> What you will do
In your copy, the records appear word for word and the pictures do not appear at all.

Information provided section start

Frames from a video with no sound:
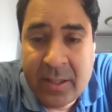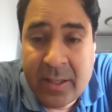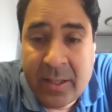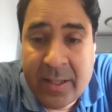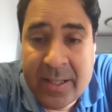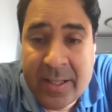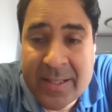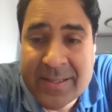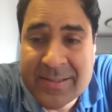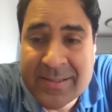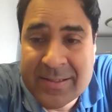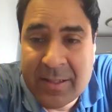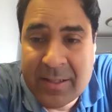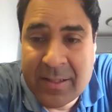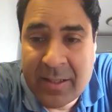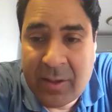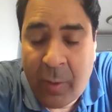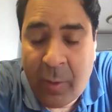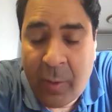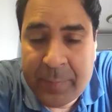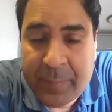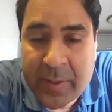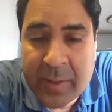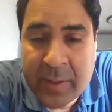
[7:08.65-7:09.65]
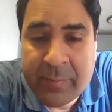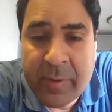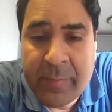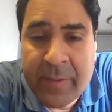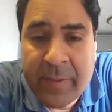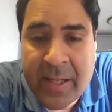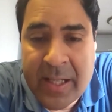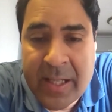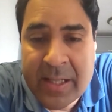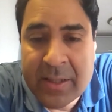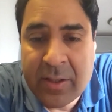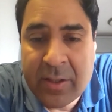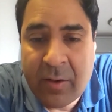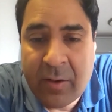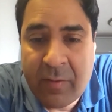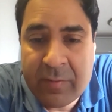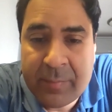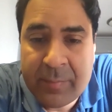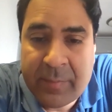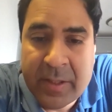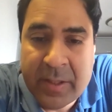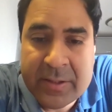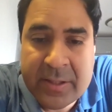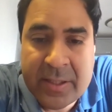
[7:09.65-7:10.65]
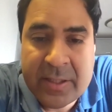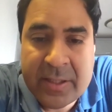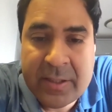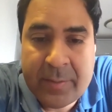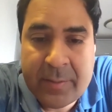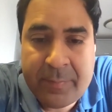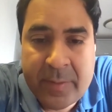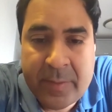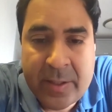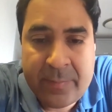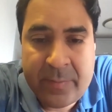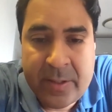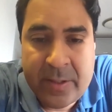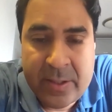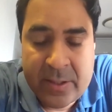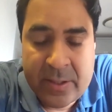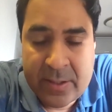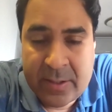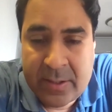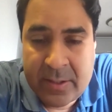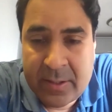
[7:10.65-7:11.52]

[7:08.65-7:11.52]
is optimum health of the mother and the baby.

Information provided section end

> Written response
Frames from a video with no sound:
[7:08.65-7:09.65]
[7:09.65-7:10.65]
[7:10.65-7:11.52]

[7:08.65-7:11.52]
is optimum health of the mother and the baby.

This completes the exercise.